Photo: Sarah Shatz/HBO

This week, HBO announced that The Chair Company had been renewed for a second season. From a business standpoint, it makes sense: The show is “HBO’s top freshman comedy in platform history,” after all. But … does this really make sense for the story being told across these initial eight episodes?

Look, I’m a big fan of Tim Robinson and Zach Kanin’s work, and this is some of their strongest work to date. But of all shows, does The Chair Company actually lend itself to an ongoing serialized narrative? I’ve been watching this story unfold as a miniseries, which makes anything feel possible, even dark, out-there scenarios. Thinking of this as just chapter one of a longer arc threatens to cheapen it a little in retrospect, especially if the finale is conclusive and satisfying. What exactly would season two entail — more scenes hanging out with the Trospers? A new conspiracy with a different angle on Ron’s ego and delusion? More depth for Ron’s family and coworkers? This doesn’t feel like that kind of show.
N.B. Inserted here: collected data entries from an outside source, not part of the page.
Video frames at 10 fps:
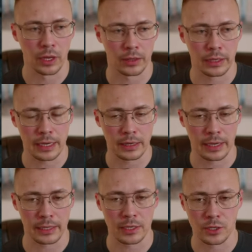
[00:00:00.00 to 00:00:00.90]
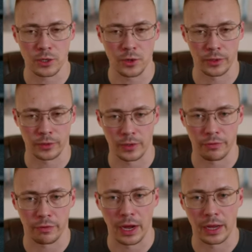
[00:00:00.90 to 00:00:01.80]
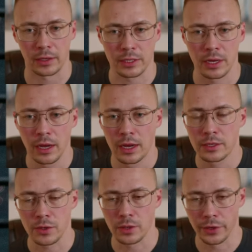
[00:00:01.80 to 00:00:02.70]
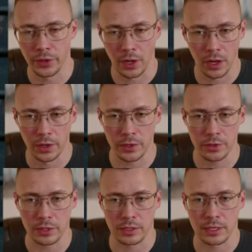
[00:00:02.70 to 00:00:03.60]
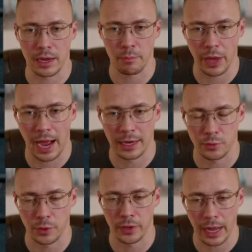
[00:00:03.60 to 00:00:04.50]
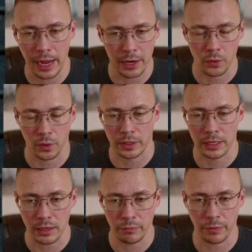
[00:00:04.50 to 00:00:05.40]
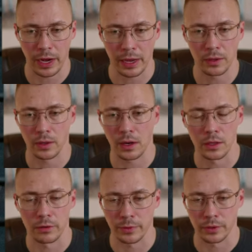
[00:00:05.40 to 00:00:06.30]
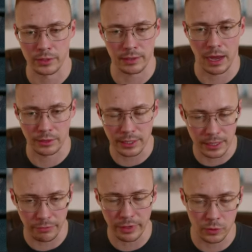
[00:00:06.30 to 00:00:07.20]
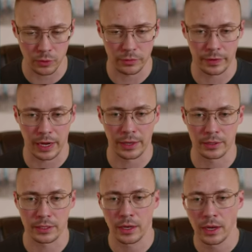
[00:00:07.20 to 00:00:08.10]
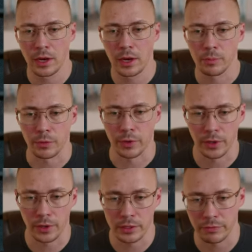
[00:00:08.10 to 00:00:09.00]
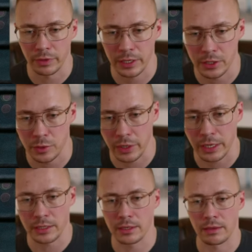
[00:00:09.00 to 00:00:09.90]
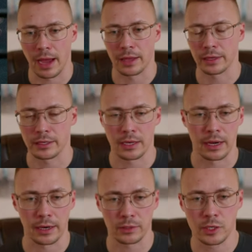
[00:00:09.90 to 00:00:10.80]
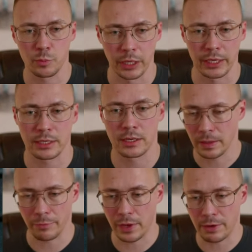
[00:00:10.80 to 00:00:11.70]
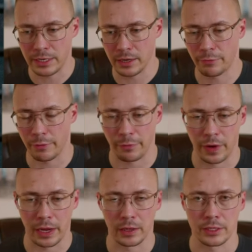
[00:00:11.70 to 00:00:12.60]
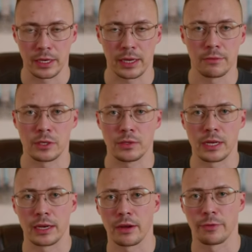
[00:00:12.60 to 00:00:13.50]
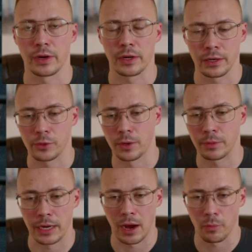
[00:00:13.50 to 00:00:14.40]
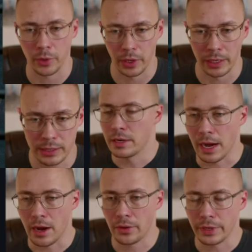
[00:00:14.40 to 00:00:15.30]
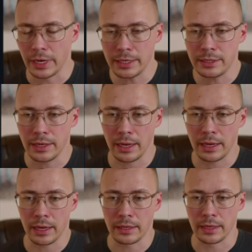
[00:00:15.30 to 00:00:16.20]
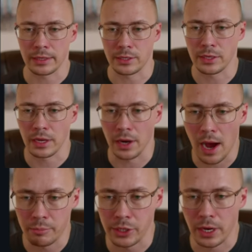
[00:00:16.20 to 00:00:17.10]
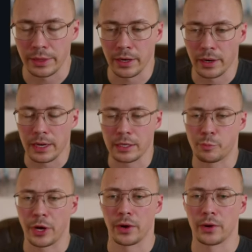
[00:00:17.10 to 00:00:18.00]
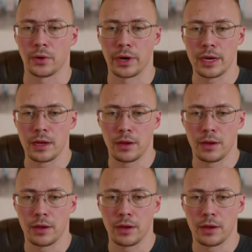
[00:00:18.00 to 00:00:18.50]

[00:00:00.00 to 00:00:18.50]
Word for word: I only need like these two or three files. So they'll all use the same password and or key file, all of those thousand individual files. But recursively just means that, like I said, it splits. If you have ten different files, it gives you ten different encrypted outputs. Now, the next thing that's an option on there is paranoid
I tried not to think about the news while watching “I Said to My Dog, ‘How Do You Like My Hippie Shirt?’” (what a mouthful), a very strong penultimate episode that answers more questions than I expected in the lead-up to next week’s finale. It also vindicates Ron in many ways, reframing our understanding of the story we’ve been watching up to this point. Yes, we always knew this was a possibility — I ended my last recap by speculating that Ron could be right about the conspiracy — but nobody could guess exactly how it would all tie together.
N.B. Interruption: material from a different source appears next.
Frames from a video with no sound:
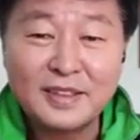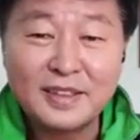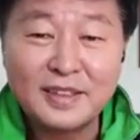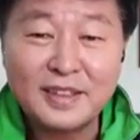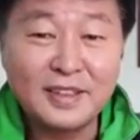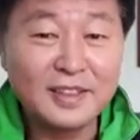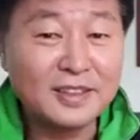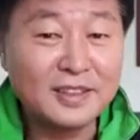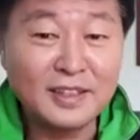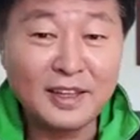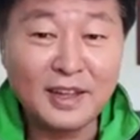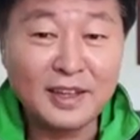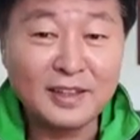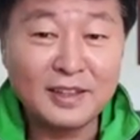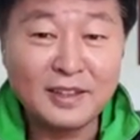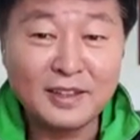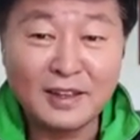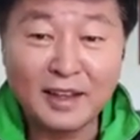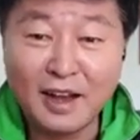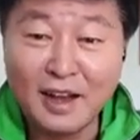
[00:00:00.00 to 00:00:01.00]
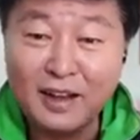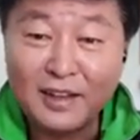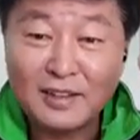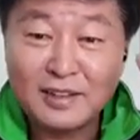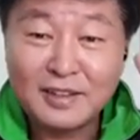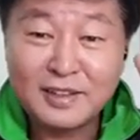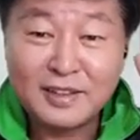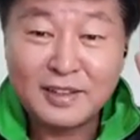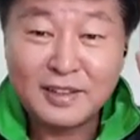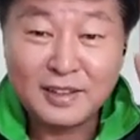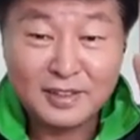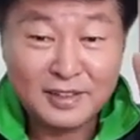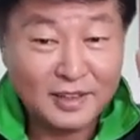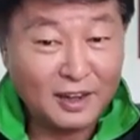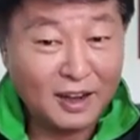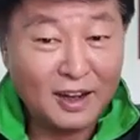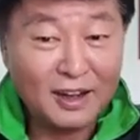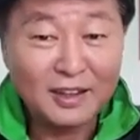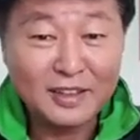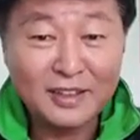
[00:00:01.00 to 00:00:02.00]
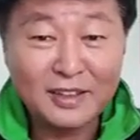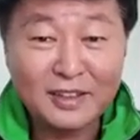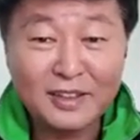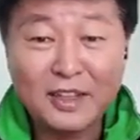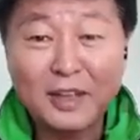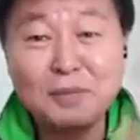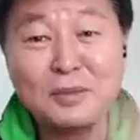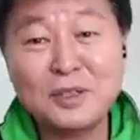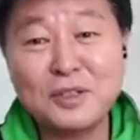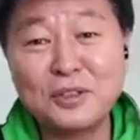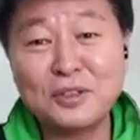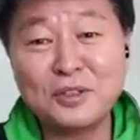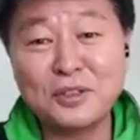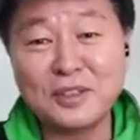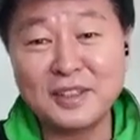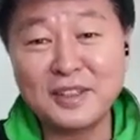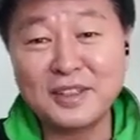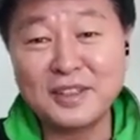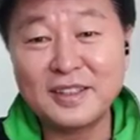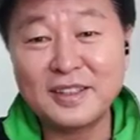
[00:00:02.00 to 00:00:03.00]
It's not God is God, never change.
Even early in the episode, Ron is feeling good, though we have little reason to believe his hopefulness is justified. After all, the guy just got “a little suspended” from work (possibly fired) for pushing his boss, then brought a dog home without talking to Barb. She’s right to be furious and to point out how much she has carried this family recently.

Left without his usual Fisher Robay obligations, Ron is free to devote most of his time to investigating. That means checking out the other government buildings where the mysterious Eastern European bugs showed up. In a particularly desperate move, he stops by a porn store just to ask the owner about the old photos he found printed at the abandoned Tecca office. There’s no connection there, really, but he thinks it’s possible the guy could somehow connect those photos to corporate fraud. In the end, though, he’s only interested in stealing the photos off Ron’s phone — and Ron has to replace it after it ends up in a running soap stream. Life is very hard and very weird for Ron Trosper.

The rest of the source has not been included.